* _Work order_: Copy every record verbatim but exclude the pictures.

───── Information provided ─────

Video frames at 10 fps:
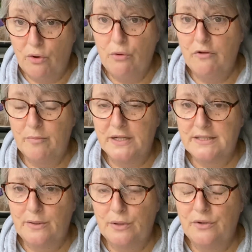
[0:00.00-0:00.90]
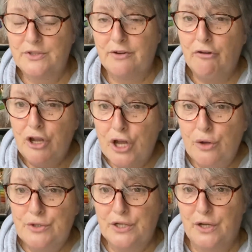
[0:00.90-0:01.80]
all of my sew-alongs, there are
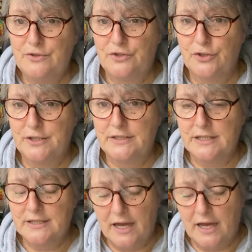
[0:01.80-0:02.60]
loads and loads of choices,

─────

* _Task output_:
Video frames at 10 fps:
[0:00.00-0:00.90]
[0:00.90-0:01.80]
all of my sew-alongs, there are
[0:01.80-0:02.60]
loads and loads of choices,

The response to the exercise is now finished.